Nel 2012 attraverso una sentenza di Cassazione i giudici misero in discussione il dispositivo della carcerazione preventiva – per chi era indagato per il reato di violenza sessuale – deciso con un provvedimento del Ministero alle Pari Opportunità retto da Mara Carfagna ai tempi in cui lo “stupro” in chiave etnica diventava tema sul quale si esercitavano teorie politiche securitarie e razziste.
La carcerazione preventiva non può avere niente a che fare con il nostro sistema giuridico che è un tantino più garantista di quello autoritario propagandato nei film americani in cui basta un’accusa e finisci in galera senza che tu abbia neppure il tempo di difenderti.

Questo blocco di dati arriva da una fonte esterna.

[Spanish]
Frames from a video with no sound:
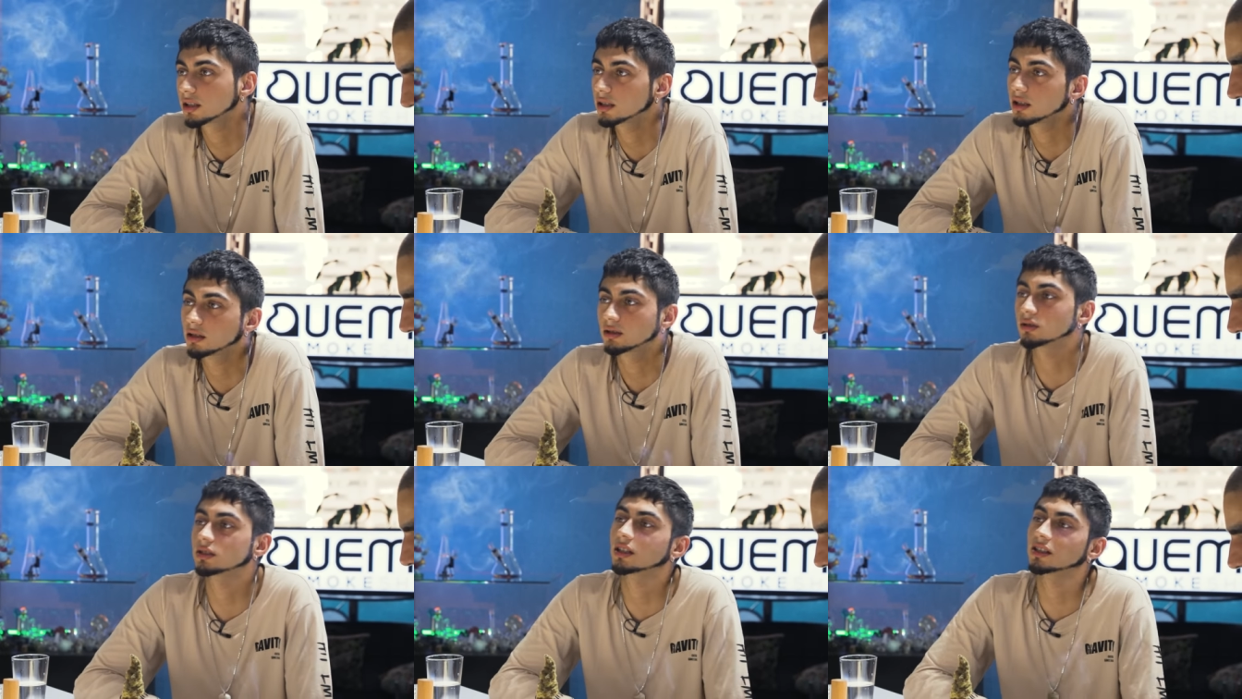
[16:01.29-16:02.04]
Hay
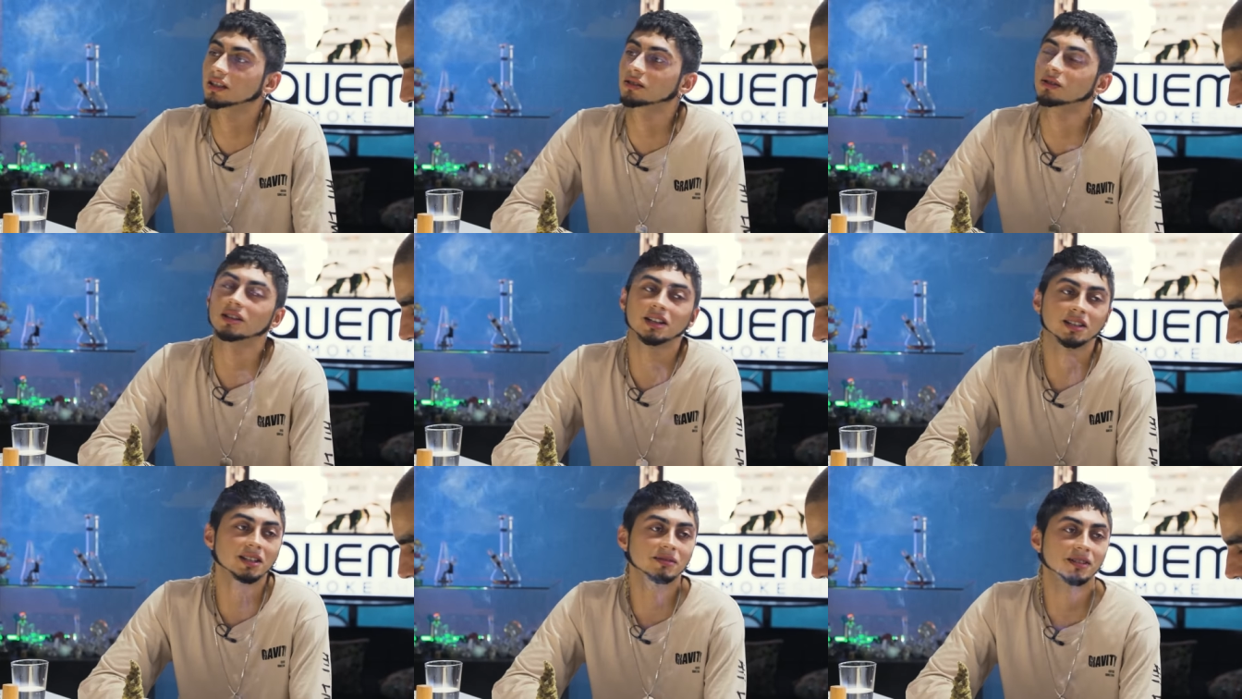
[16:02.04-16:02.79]
cosas que con
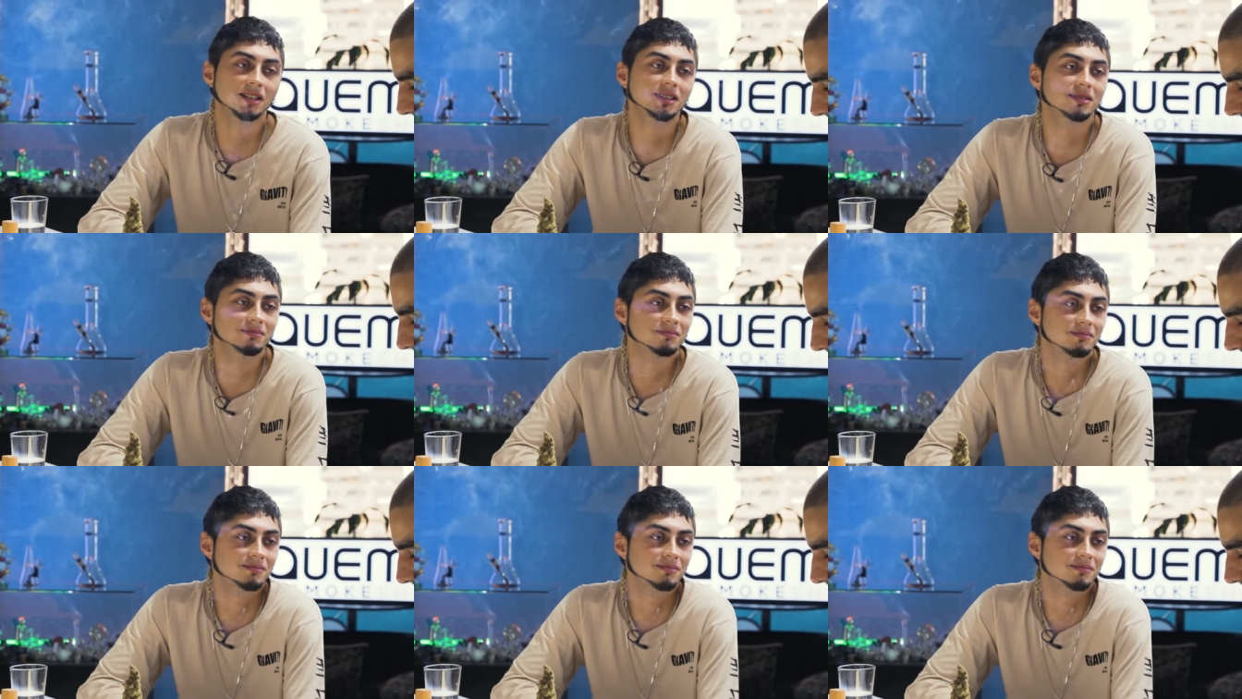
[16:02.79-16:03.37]
la hierba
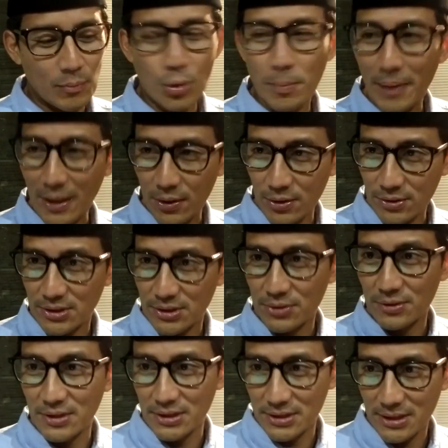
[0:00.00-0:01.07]
buku Paradoks
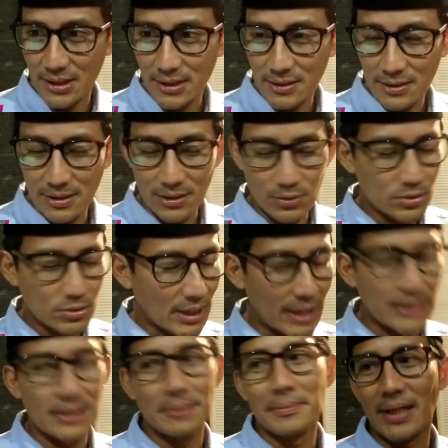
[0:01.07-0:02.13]
Indonesia itu
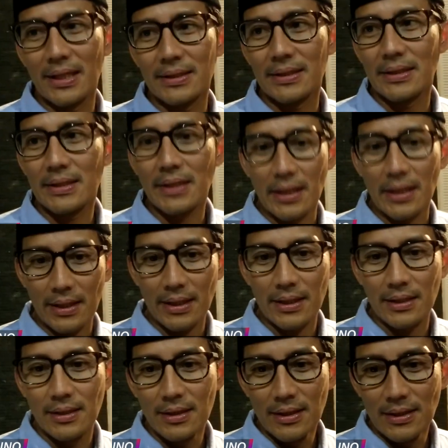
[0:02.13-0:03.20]
sangat diminati karena
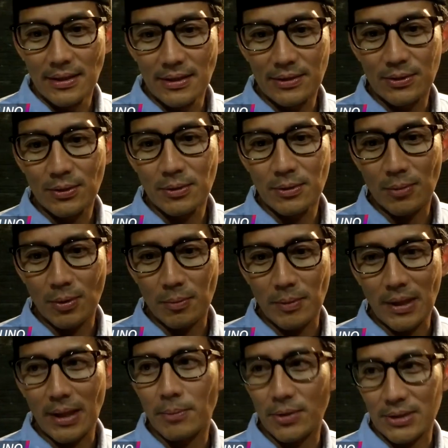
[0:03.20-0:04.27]
itu
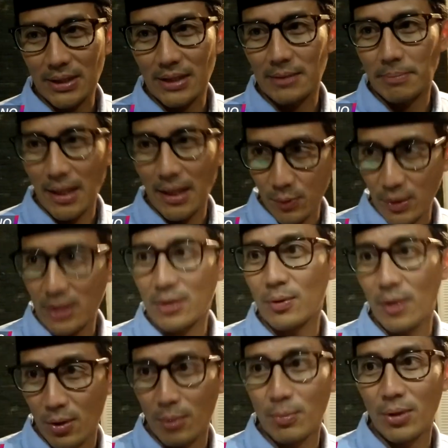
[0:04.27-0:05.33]
merupakan potret Pak Quick
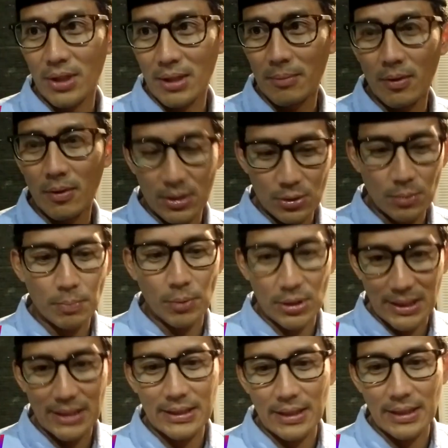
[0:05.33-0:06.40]
udah ngomong ya bahwa itu
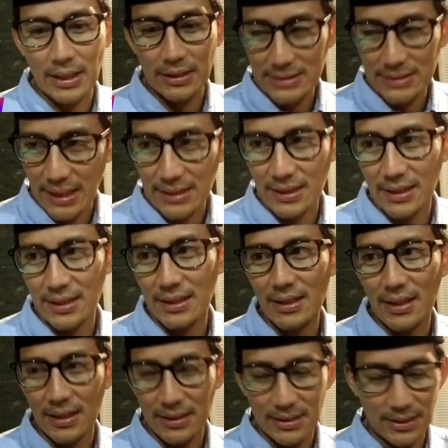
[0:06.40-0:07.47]
potret yang sangat real
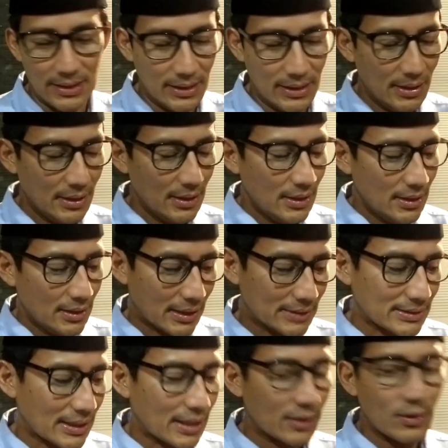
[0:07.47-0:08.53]
yang
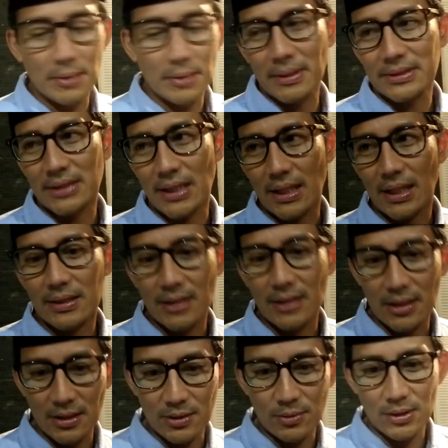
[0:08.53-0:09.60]
dirasakan oleh masyarakat
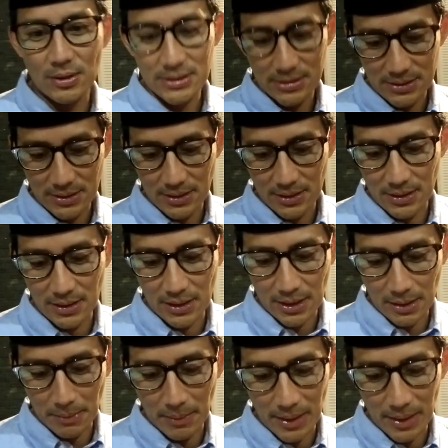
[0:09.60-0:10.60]
dan ditulis uh, dengan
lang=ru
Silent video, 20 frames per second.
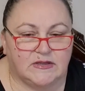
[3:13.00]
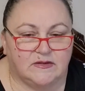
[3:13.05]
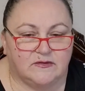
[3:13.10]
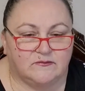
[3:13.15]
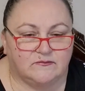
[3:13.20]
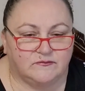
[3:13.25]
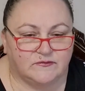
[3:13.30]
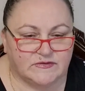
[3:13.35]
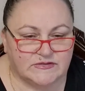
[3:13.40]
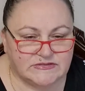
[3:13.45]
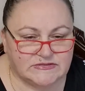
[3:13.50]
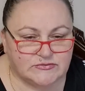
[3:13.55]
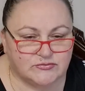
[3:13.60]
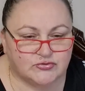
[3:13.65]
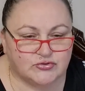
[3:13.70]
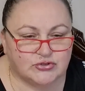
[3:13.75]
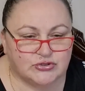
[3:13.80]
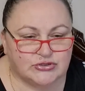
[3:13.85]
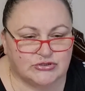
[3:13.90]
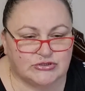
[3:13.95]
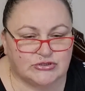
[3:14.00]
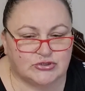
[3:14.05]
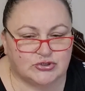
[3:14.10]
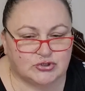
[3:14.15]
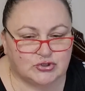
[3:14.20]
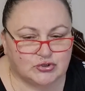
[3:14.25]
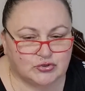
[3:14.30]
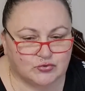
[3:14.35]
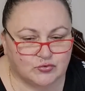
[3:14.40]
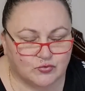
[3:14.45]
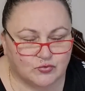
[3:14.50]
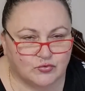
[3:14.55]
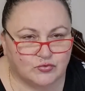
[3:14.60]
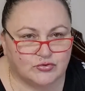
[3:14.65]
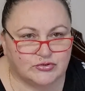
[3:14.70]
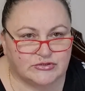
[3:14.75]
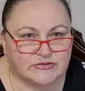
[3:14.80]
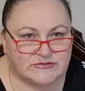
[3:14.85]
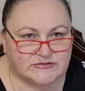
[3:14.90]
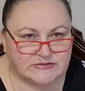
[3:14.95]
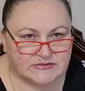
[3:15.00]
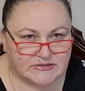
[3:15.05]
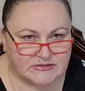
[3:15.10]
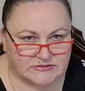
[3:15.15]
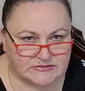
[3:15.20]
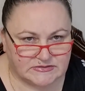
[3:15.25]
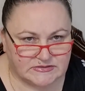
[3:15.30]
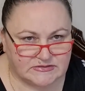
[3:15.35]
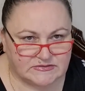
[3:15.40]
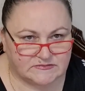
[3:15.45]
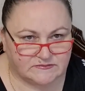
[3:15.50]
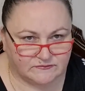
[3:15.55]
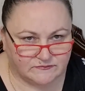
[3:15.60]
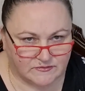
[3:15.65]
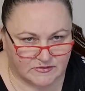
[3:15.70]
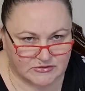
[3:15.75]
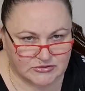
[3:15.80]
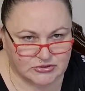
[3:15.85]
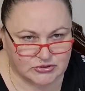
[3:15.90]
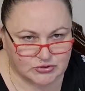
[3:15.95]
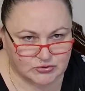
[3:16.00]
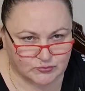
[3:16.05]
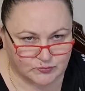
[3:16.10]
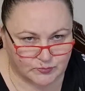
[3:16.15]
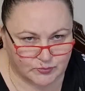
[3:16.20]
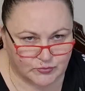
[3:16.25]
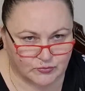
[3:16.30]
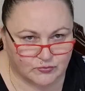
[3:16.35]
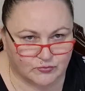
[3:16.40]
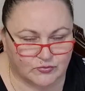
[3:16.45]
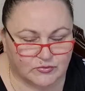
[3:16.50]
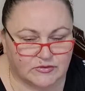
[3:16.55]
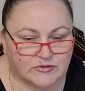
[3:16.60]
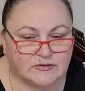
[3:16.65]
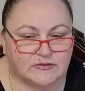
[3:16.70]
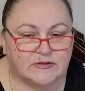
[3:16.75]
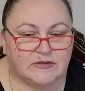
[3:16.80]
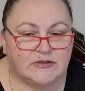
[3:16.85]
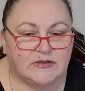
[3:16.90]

Выслушайте, что хочет сказать ваш супруг.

La norma era dunque incostituzionale e come tale fu chiaramente ridimensionata. Gli anni dell’emergenza violenza sulle donne alimentati dalla destra e da un pezzo di centro/sinistra securitario e giustizialista avevano comunque lasciato traccia nella cultura che riguardava perfino mondi femministi non sospetti dove a momenti donne di sinistra e fasciste sembravano (in qualche caso lo sembrano tuttora grazie alla deriva securitaria dei movimenti…) parlare esattamente lo stesso linguaggio. I media avevano già colto quello che ora definisco in termini di brand che produceva indignazione, audience e accessi e quella notizia fu data con tutto il carico di sensazionalismo immaginabile dove mettere in discussione la carcerazione preventiva finiva per sembrare libertà e impunità per tutti gli stupratori.